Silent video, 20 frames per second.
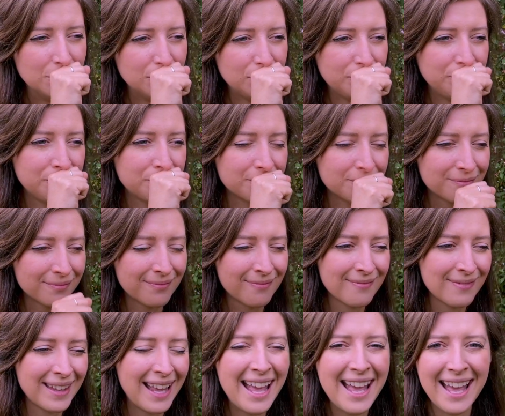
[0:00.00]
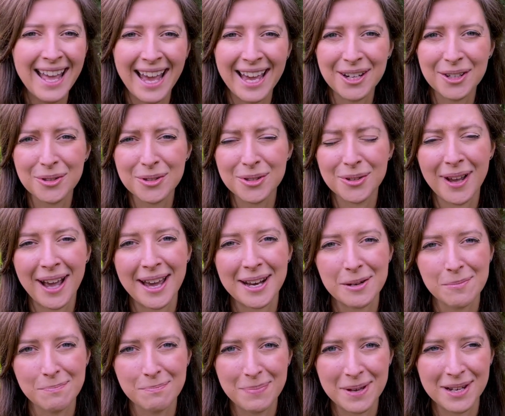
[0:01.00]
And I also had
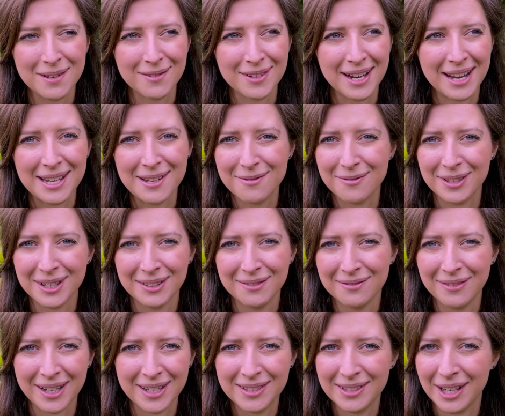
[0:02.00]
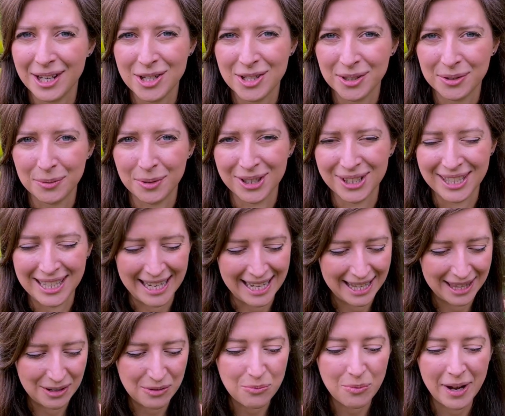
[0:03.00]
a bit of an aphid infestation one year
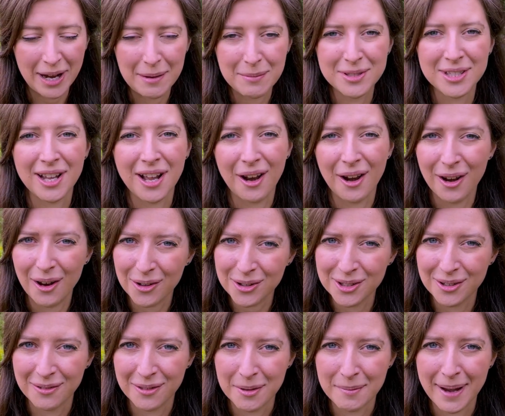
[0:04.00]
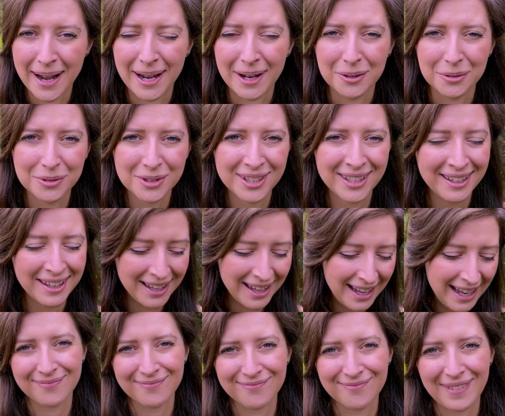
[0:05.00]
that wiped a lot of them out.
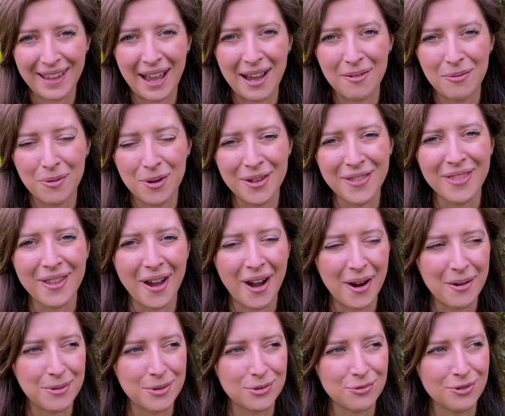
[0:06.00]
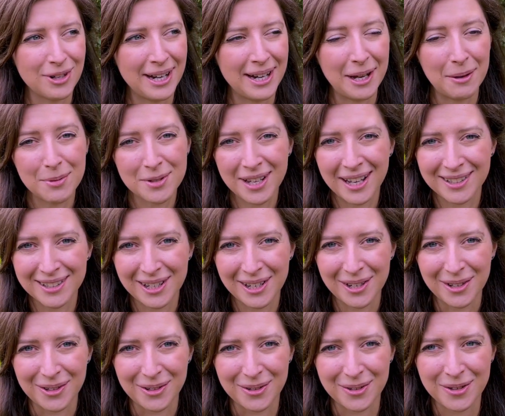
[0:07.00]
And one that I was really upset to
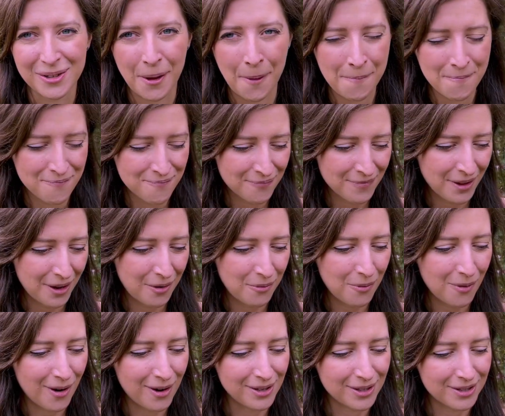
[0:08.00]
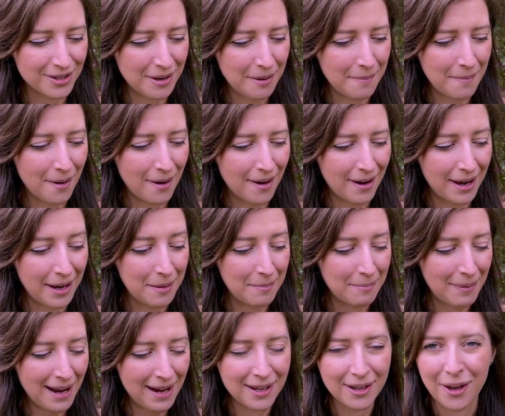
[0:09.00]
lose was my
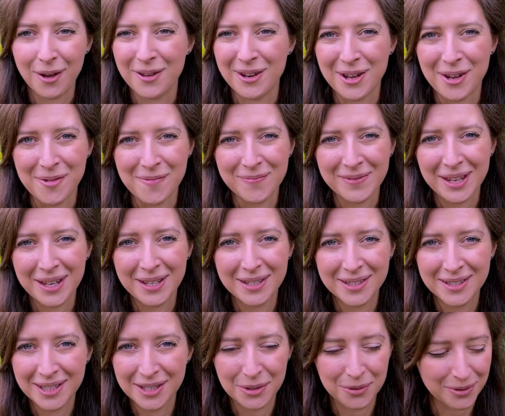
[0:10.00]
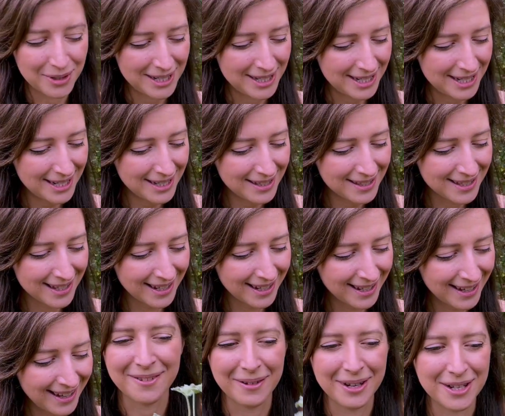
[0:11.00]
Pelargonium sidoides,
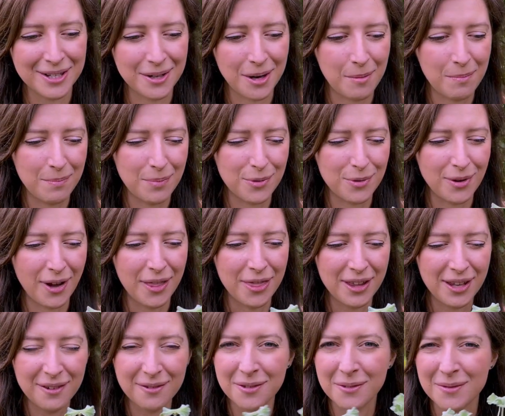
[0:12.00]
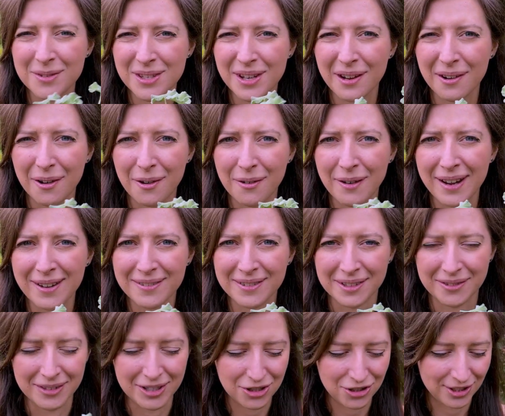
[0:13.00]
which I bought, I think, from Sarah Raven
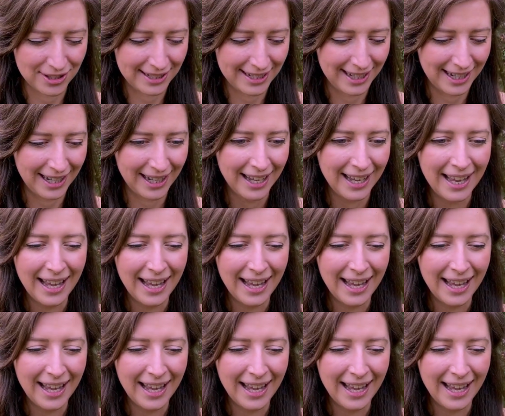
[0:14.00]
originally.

*WHAT IS BEING ASKED*
Retype all entries exactly; omit pictures.

*EXPECTED ANSWER*
Silent video, 20 frames per second.
[0:00.00]
[0:01.00]
And I also had
[0:02.00]
[0:03.00]
a bit of an aphid infestation one year
[0:04.00]
[0:05.00]
that wiped a lot of them out.
[0:06.00]
[0:07.00]
And one that I was really upset to
[0:08.00]
[0:09.00]
lose was my
[0:10.00]
[0:11.00]
Pelargonium sidoides,
[0:12.00]
[0:13.00]
which I bought, I think, from Sarah Raven
[0:14.00]
originally.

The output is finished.